**ACTION ITEM**: Only the lines from the one with "(2.00 s to 3.00 s)" to the end of the listing below should be set down, exactly as written and without any pictures.

══ RECORDS FOR THIS EXERCISE

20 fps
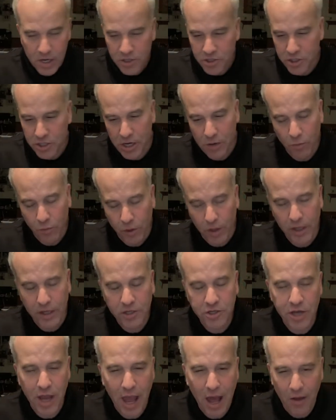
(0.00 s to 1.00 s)
she really
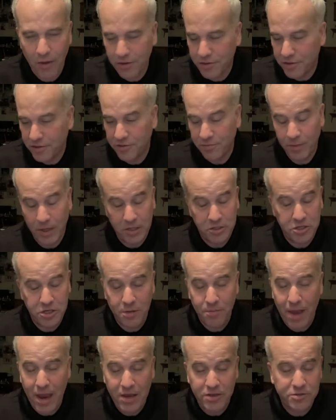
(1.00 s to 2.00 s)
challenges me. She
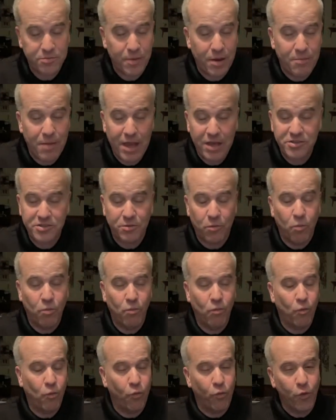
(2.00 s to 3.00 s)
makes me make some
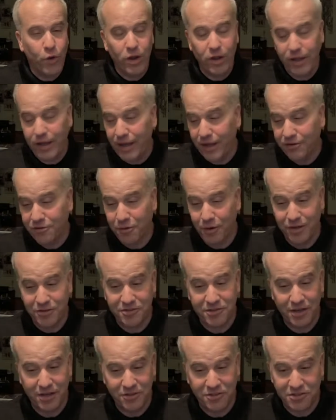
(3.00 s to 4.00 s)
really
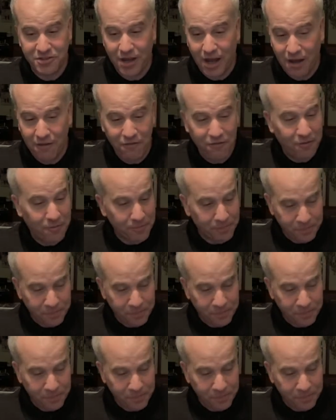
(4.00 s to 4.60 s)
interesting stuff,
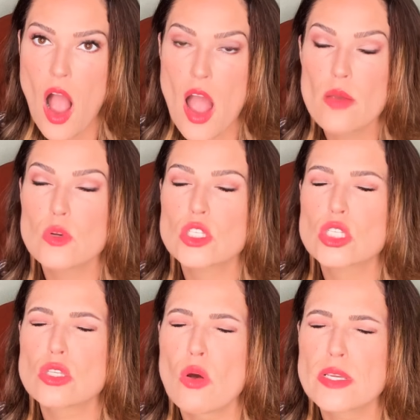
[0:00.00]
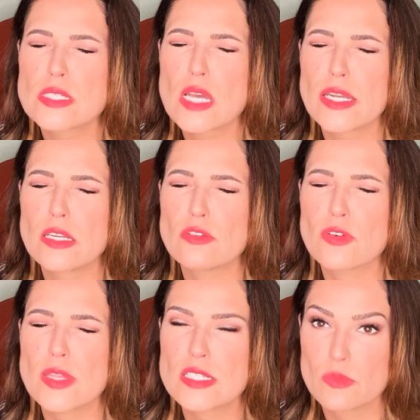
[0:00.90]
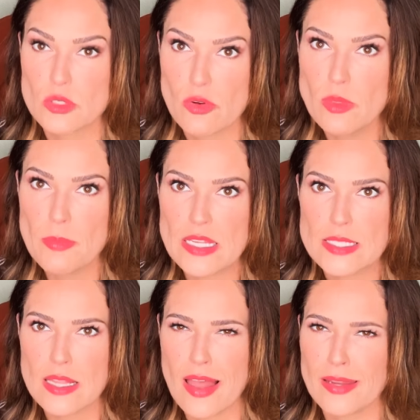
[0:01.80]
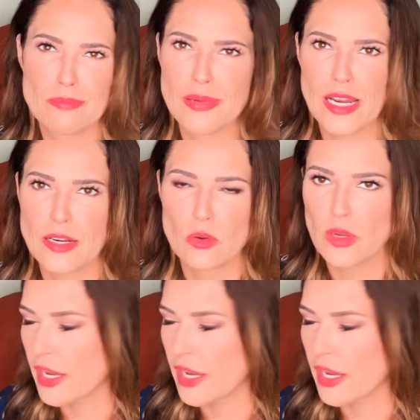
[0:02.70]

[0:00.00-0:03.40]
I was so excited for this. It was from the men's line, but I don't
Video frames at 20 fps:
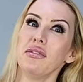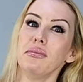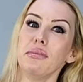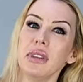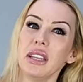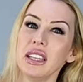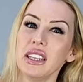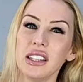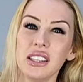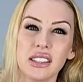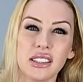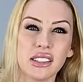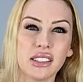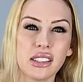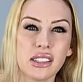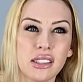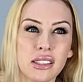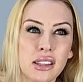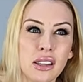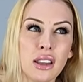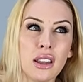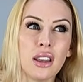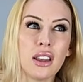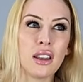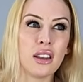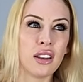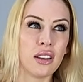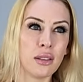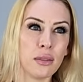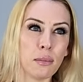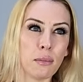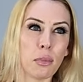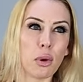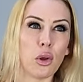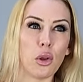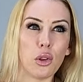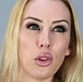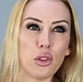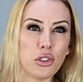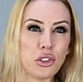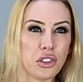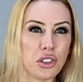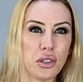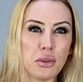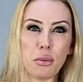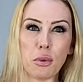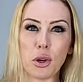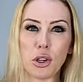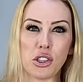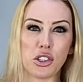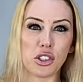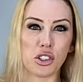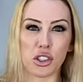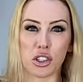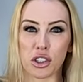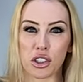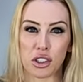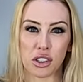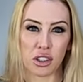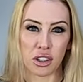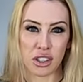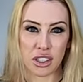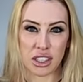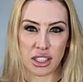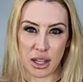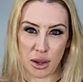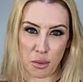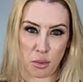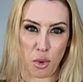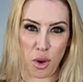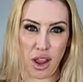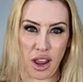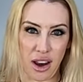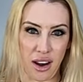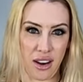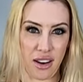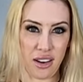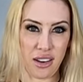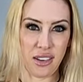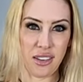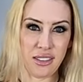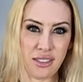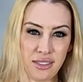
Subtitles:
means pulls the moisture somewhere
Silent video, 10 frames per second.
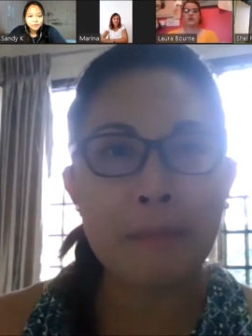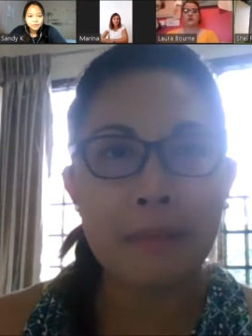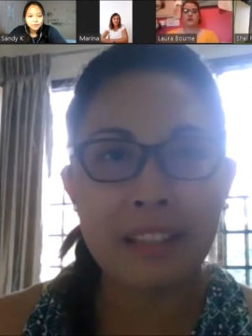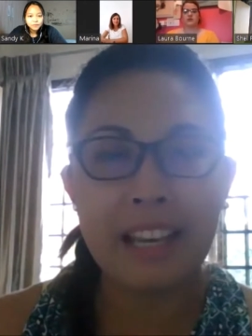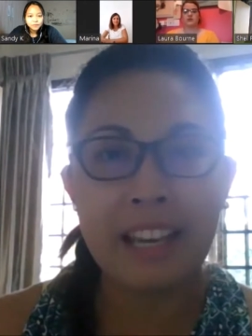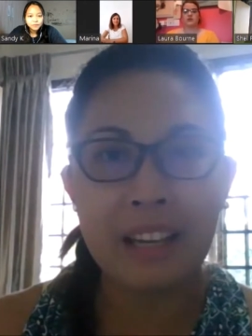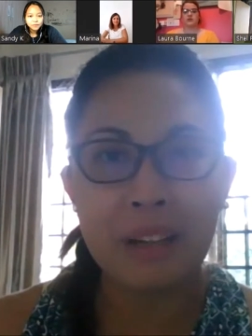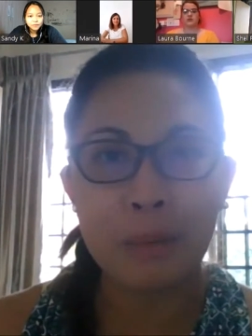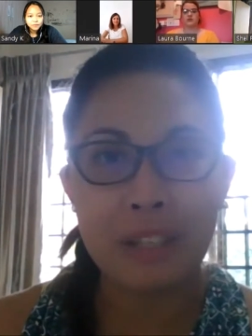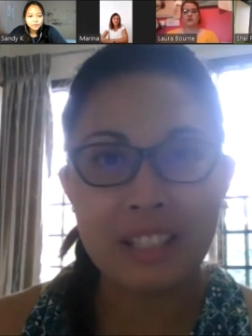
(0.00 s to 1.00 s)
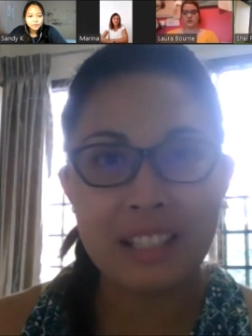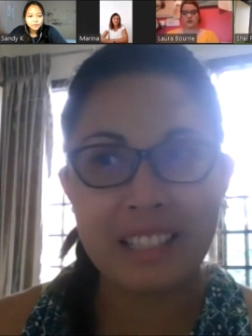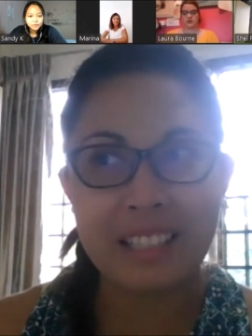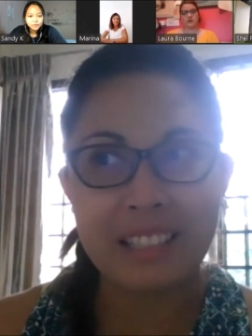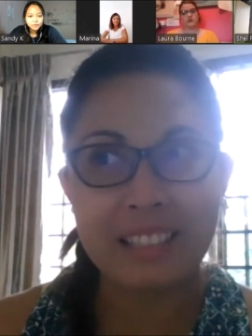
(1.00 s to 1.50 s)
something which
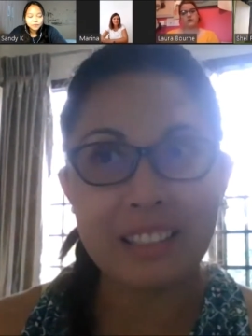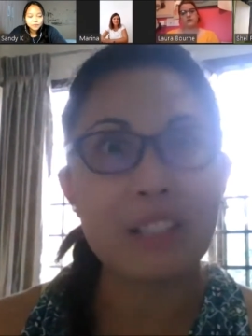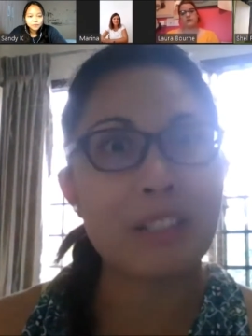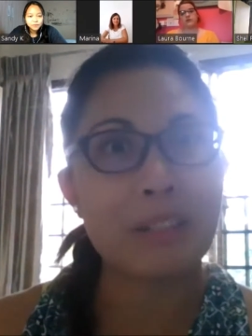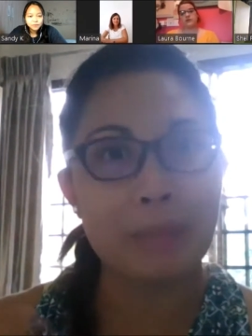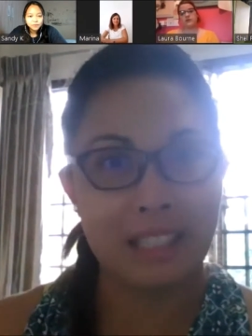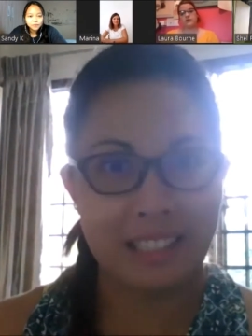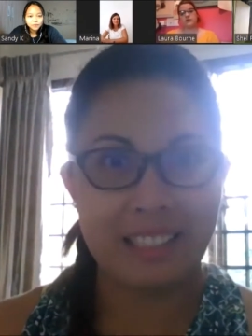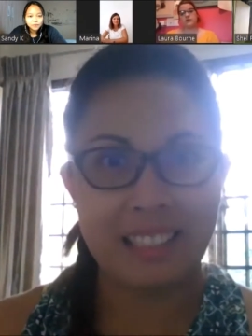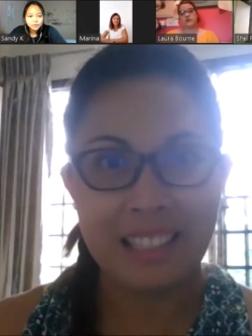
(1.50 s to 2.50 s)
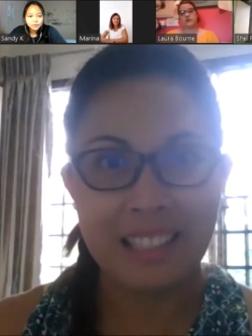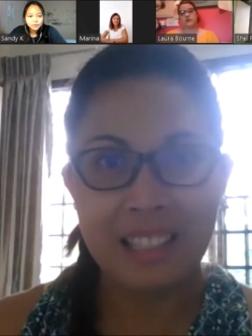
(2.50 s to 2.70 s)
is customized,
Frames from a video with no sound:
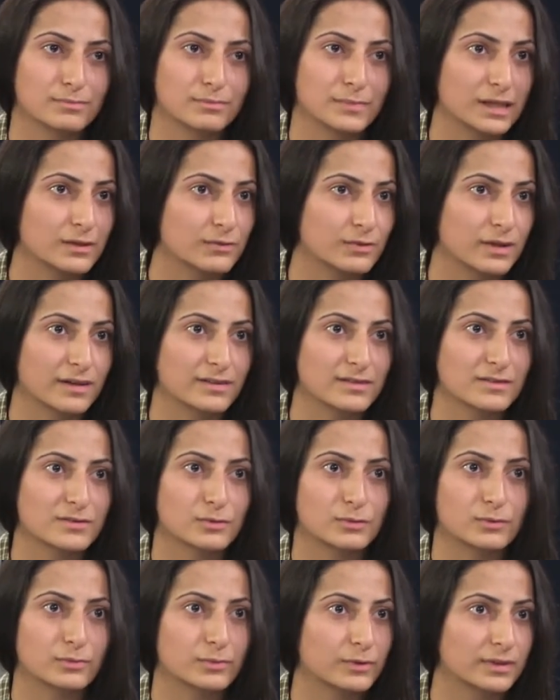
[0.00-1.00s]
migrants
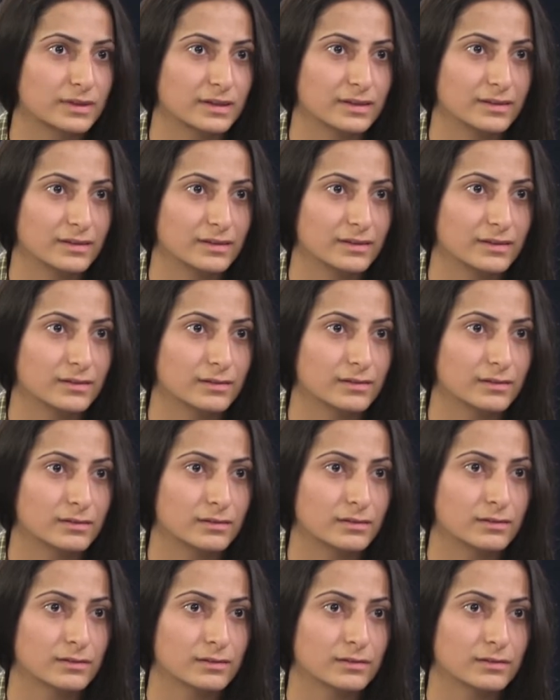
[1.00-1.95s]
who are working here?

════

**OUTPUT OF THE TASK**:
(2.00 s to 3.00 s)
makes me make some
(3.00 s to 4.00 s)
really
(4.00 s to 4.60 s)
interesting stuff,
[0:00.00]
[0:00.90]
[0:01.80]
[0:02.70]

[0:00.00-0:03.40]
I was so excited for this. It was from the men's line, but I don't
Video frames at 20 fps:
Subtitles:
means pulls the moisture somewhere
Silent video, 10 frames per second.
(0.00 s to 1.00 s)
(1.00 s to 1.50 s)
something which
(1.50 s to 2.50 s)
(2.50 s to 2.70 s)
is customized,
Frames from a video with no sound:
[0.00-1.00s]
migrants
[1.00-1.95s]
who are working here?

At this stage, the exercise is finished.